Your suggestions however gave me an idea for a third possible solution to my problem:
Maybe my testing method is just mathematically wrong. Would you be willing to check that?
The constraint itself is defined as in my above comment (keep in mind that I ditched the fixed value of 0.001):
function [c,ceq] = nlcon(x_opt)
L_1 = x_opt(1);
[X_ode] = solveODEs(x_opt,% calculations of ODEs with ode45())
L_2 = X_ode(end,1)
L_3 = X_ode(end,3)
c(1) = ...;
...
ceq(1) = L_1 - (L_2 - L_3); % this constraint is violated
% I want to achieve: L_1 == (L_2 - L_3) is true within ConstraintTolerance = 1e-6
ceq(2) = ...;
...
end
And the test after multistart has finished calculating goes as follows with the output vector x_opt_out:
function [checked_nlcons] = nlconCheck(x_opt_out,options) % options from fmincon for ConstraintTolerance
L_1 = x_opt_out(1);
[X_ode] = solveODEs(x_opt_out,% calculations of ODEs with ode45())
L_2 = X_ode(end,1)
L_3 = X_ode(end,3)
% I want to achieve: L_1 == (L_2 - L_3) is true within ConstraintTolerance = 1e-6
checked_nlcons(1,1) = num2cell(le(L_1 - (L_2 - L_3),ConstraintTolerance)); % would result in 1 if constraint is met
end
Your answer gave me the impression, that the last line could be wrong.
Matt J
Matt J el 22 de Mzo. de 2021
I don't see why nlconCheck doesn't just call nlcon.
e_frog
e_frog el 22 de Mzo. de 2021
Editada: e_frog el 22 de Mzo. de 2021
that's because of dependencies of variables that are not shown in these minimal pieces of code. All that nlconCheck does is to generate a cell with zeros and ones for the constraints that are violated and not violated. That's for the user to see which constraint is violated. It just checks the constriants outside of fmincon and multistart again manually.
Matt J
Matt J el 22 de Mzo. de 2021
If nlconCheck does not measure the constraints by calling the same function as fmincon does, I would worry about inconsistencies creeping in.
e_frog
e_frog el 22 de Mzo. de 2021
That's why I am concerned, if the last line as shown is mathematically testing the same as fmincon does. Can you please help me with that?
e_frog
e_frog el 22 de Mzo. de 2021
assuming fmincon checks:
c(1) = A - B % A <=B with ConstraintTolerance 1e-06
How would I check this constraint manually afterards?
% Like so?
checked_nlcon(1) = A + A * ConstraintTolerance <= B;
% Or like this?
checked_nlcon(1) = A <= B + B * ConstraintTolerance;
Matt J
Matt J el 22 de Mzo. de 2021
Editada: Matt J el 22 de Mzo. de 2021
We won't be able to determine what test fmincon does since, as I said, it is undocumented. However, I think it would be instructive to measure both relative and absolute constraint violation, like in the following.

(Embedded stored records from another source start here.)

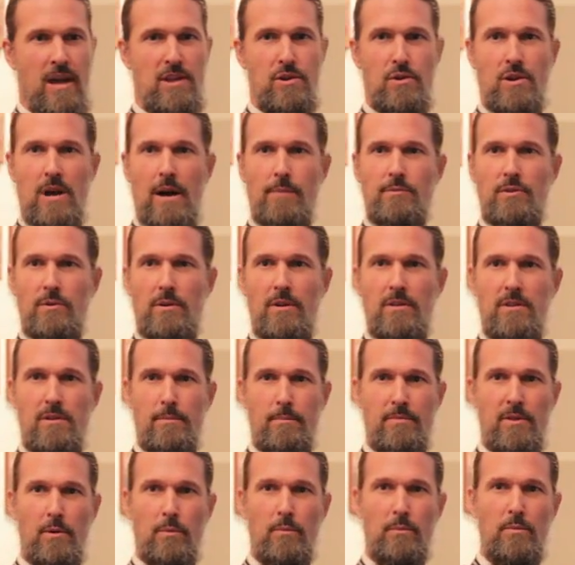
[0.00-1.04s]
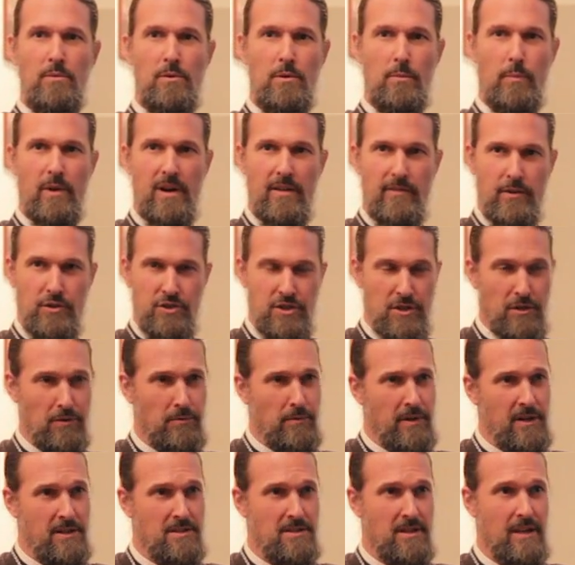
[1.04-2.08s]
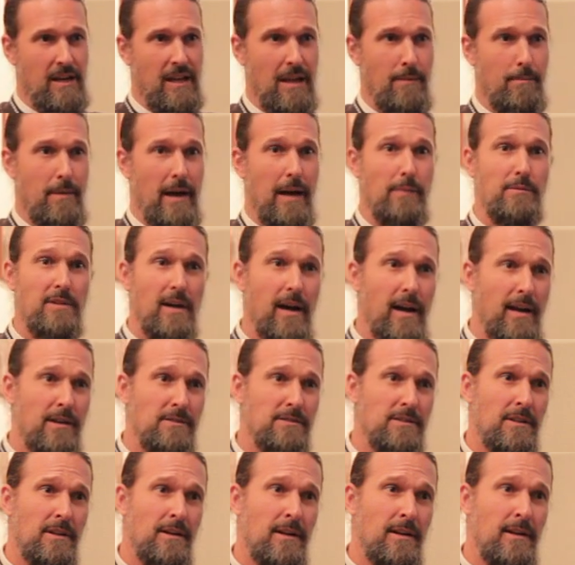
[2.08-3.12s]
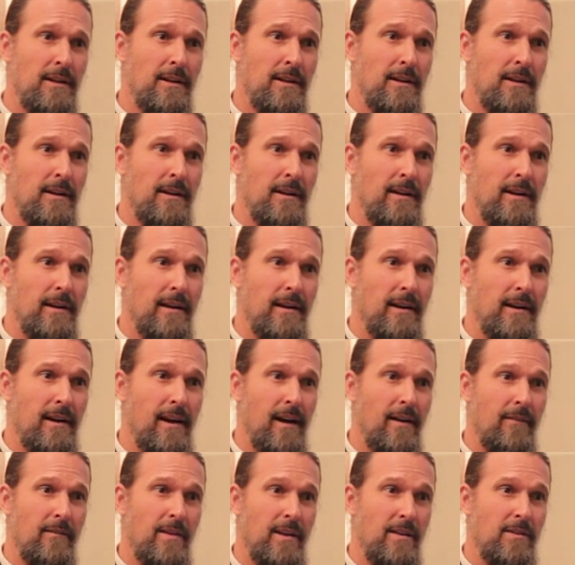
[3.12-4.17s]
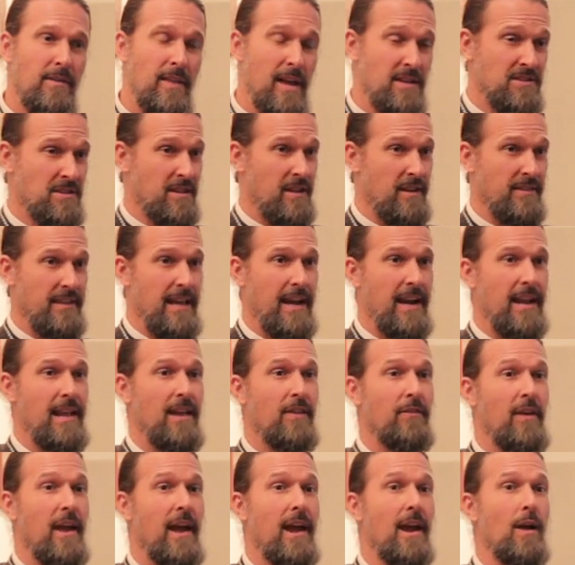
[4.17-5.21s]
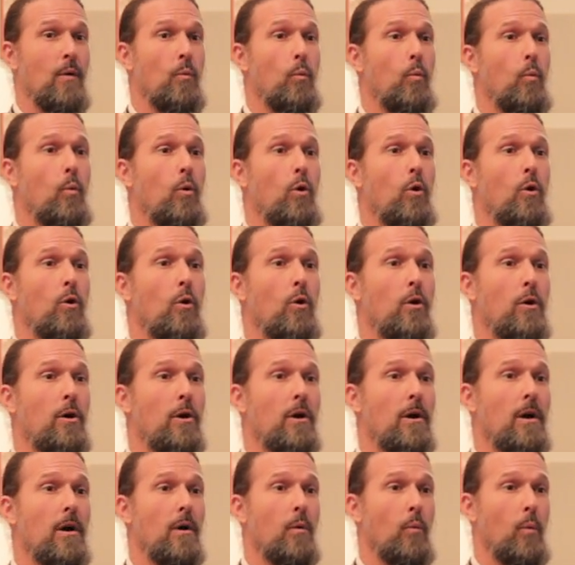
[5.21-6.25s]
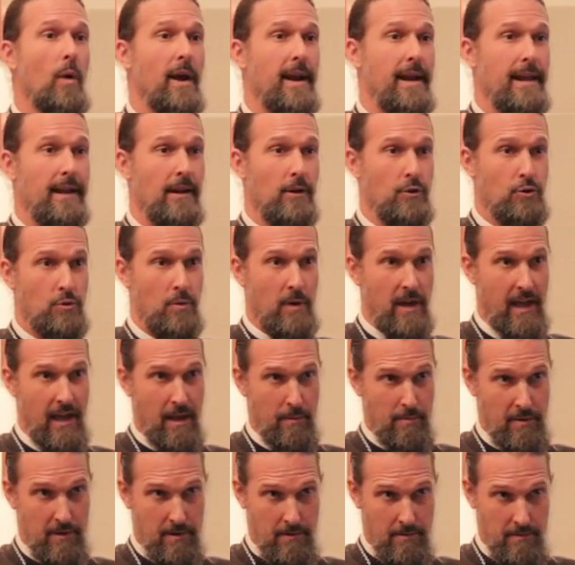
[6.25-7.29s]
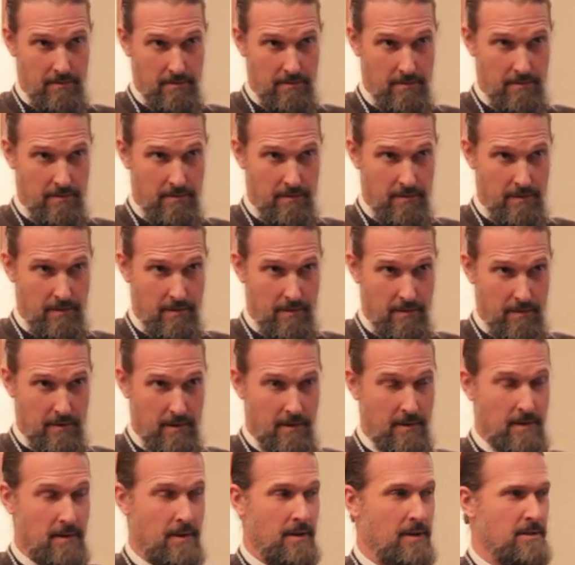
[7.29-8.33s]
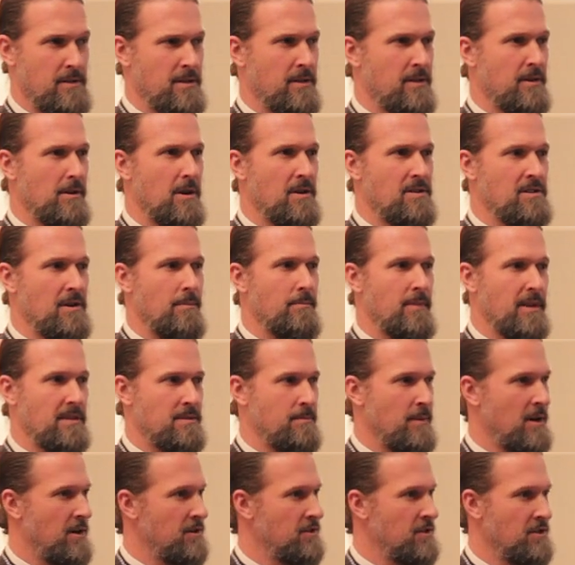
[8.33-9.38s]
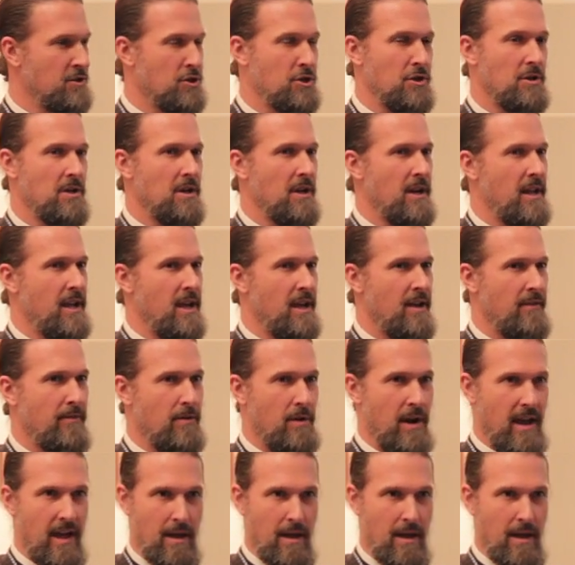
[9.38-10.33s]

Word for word: You come to one of your children is going to get baptized? I mean, that is a war waiting to happen. So there are some mixed marriages that should never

function [cTest,ceqTest] = nlconCheck(xFinal,xInitial)
%
% [cAbsolute,ceqAbsolute] = nlconCheck(xFinal)
% [cRelative,ceqRelative] = nlconCheck(xFinal,xInitial)
doRelative=nargin>1;
fv=@(z) max(-z,0); %measure violation
fvEq=@(z) abs(z);
[cFinal,ceqFinal]=nlcon(xFinal);
cFinal=fv(cFinal);
ceqFinal=fvEq(ceqFinal);
if doRelative
[cInitial,ceqInitial]=nlcon(xInitial);
cInitial=fv(cInitial);
ceqInitial=fvEq(ceqInitial);
cTest=cFinal/(1+max(cInitial)); ceqTest=ceqFinal/(1+max( ceqInitial ));
else
cTest=cFinal; ceqTest=ceqFinal;
end
e_frog
e_frog el 22 de Mzo. de 2021
Thanks for your effort so far, but that does not help me further with my constraint
ceq(1) = L_1 - (L_2 - L_3);
because i want to achieve L1 = (L2-L3) the target value would be 0. Thats why no relative violation can be calculated
Matt J
Matt J el 22 de Mzo. de 2021
Editada: Matt J el 22 de Mzo. de 2021
I may have lost track of what we're trying to deduce ... but the code I gave you above will compute the relative constraint violationmetric that I think fmincon might be using. There's no way to confirm that without MathWorks staff's input, but this 2014 post
https://www.mathworks.com/matlabcentral/answers/142427-what-is-the-difference-between-relative-max-constraint-violation-and-constraint-violation?s_tid=srchtitle
seems to support my theory, at least for Matlab versions circa 2014.
e_frog
e_frog el 22 de Mzo. de 2021
No worries. With your code i get some NaNs because it divides by 0 for some constraints.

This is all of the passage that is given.